─── Data records ───

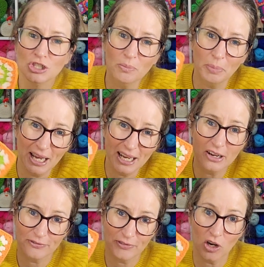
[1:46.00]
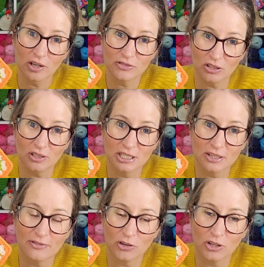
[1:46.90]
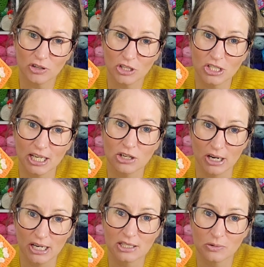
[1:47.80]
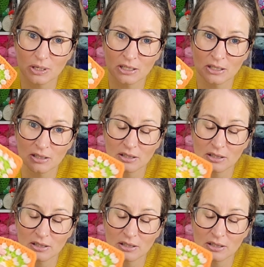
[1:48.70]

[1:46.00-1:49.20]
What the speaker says: you pay $5 for a crochet granny square?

───

[Task]:
The answer consists of the records repeated exactly, without any images.

[Exercise response]:
[1:46.00]
[1:46.90]
[1:47.80]
[1:48.70]

[1:46.00-1:49.20]
What the speaker says: you pay $5 for a crochet granny square?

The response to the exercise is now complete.